◆ Task description
Copy every entry below exactly as it appears, leaving out the images.

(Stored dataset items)
++++++

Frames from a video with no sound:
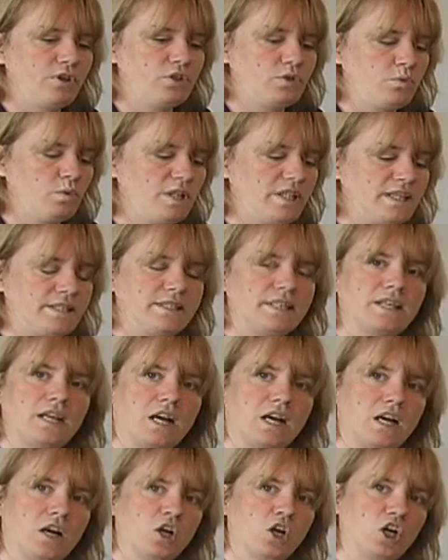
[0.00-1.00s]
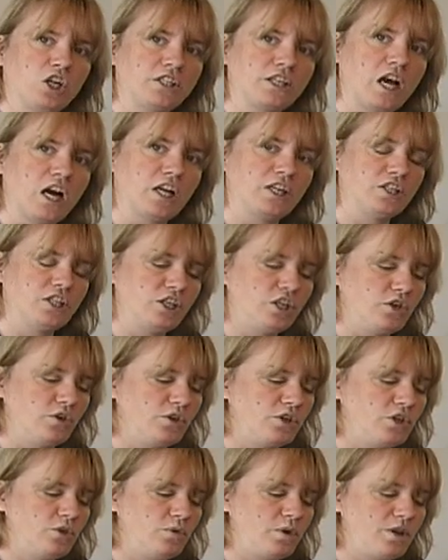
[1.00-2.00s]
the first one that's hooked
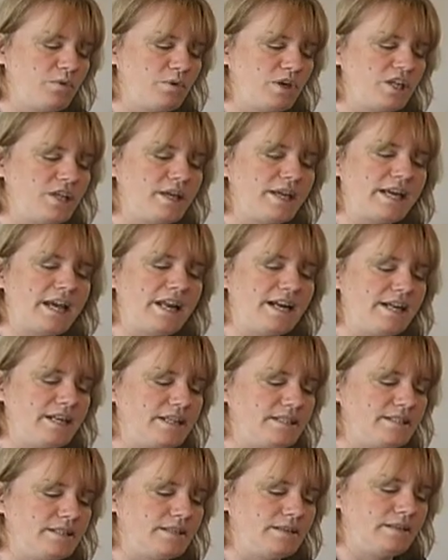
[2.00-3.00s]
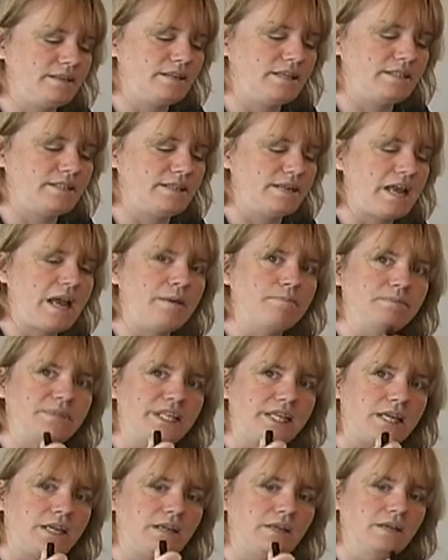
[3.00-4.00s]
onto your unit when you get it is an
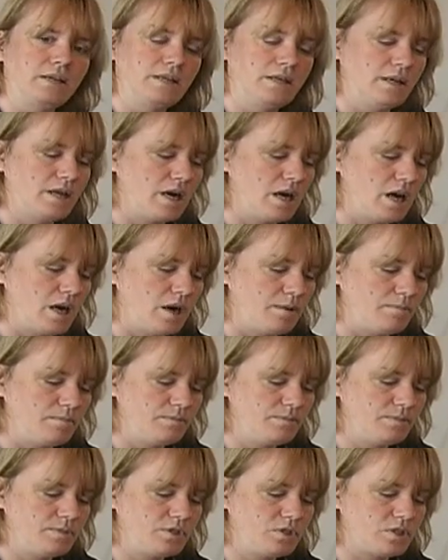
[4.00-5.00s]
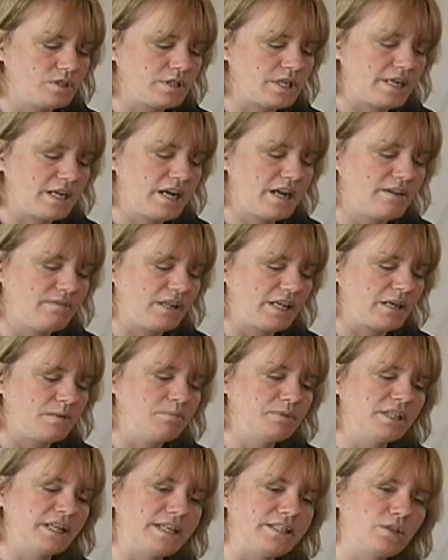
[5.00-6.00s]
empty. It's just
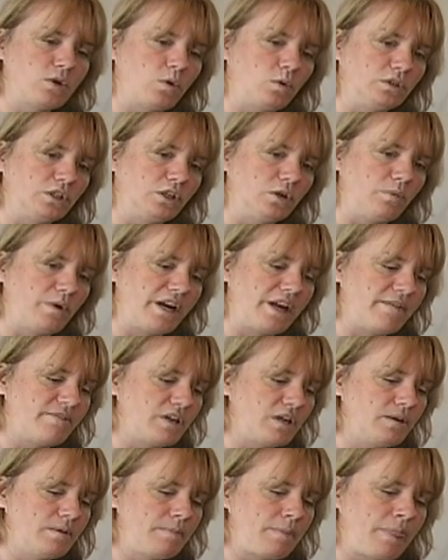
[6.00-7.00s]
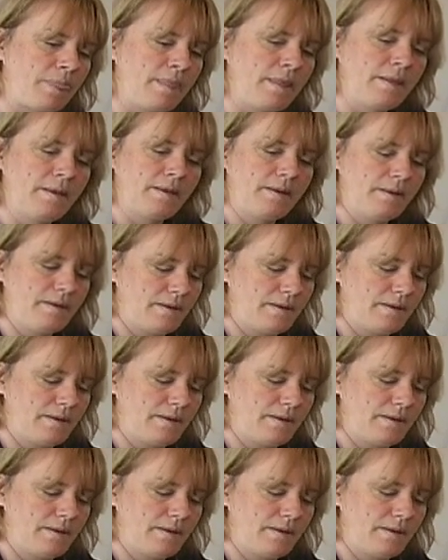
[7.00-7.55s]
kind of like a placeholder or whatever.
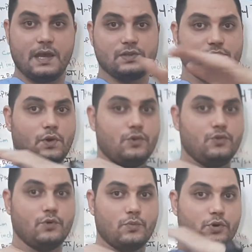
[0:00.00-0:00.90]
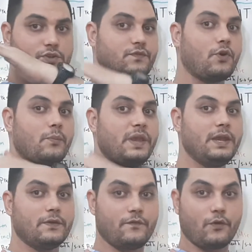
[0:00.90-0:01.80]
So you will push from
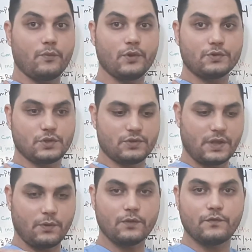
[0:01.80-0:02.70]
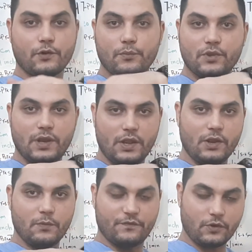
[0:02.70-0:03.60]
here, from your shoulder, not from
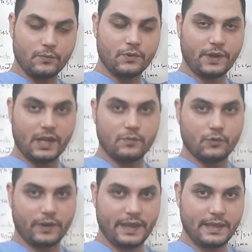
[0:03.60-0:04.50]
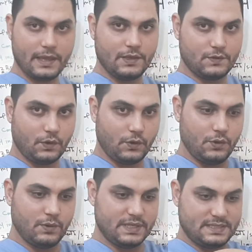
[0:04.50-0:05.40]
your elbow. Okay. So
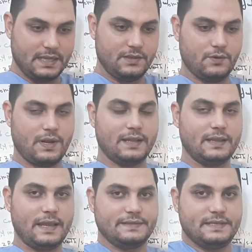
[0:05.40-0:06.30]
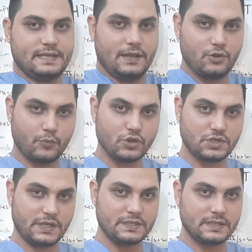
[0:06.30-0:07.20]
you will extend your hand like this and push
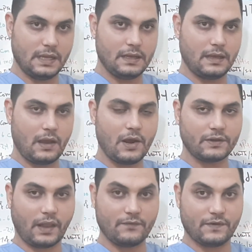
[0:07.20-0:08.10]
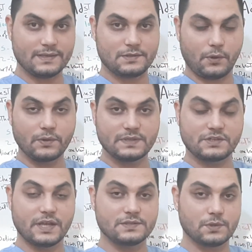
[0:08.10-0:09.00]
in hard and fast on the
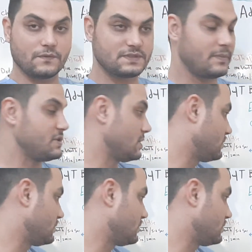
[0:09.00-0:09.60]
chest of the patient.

++++++

◆ Response for this exercise
Frames from a video with no sound:
[0.00-1.00s]
[1.00-2.00s]
the first one that's hooked
[2.00-3.00s]
[3.00-4.00s]
onto your unit when you get it is an
[4.00-5.00s]
[5.00-6.00s]
empty. It's just
[6.00-7.00s]
[7.00-7.55s]
kind of like a placeholder or whatever.
[0:00.00-0:00.90]
[0:00.90-0:01.80]
So you will push from
[0:01.80-0:02.70]
[0:02.70-0:03.60]
here, from your shoulder, not from
[0:03.60-0:04.50]
[0:04.50-0:05.40]
your elbow. Okay. So
[0:05.40-0:06.30]
[0:06.30-0:07.20]
you will extend your hand like this and push
[0:07.20-0:08.10]
[0:08.10-0:09.00]
in hard and fast on the
[0:09.00-0:09.60]
chest of the patient.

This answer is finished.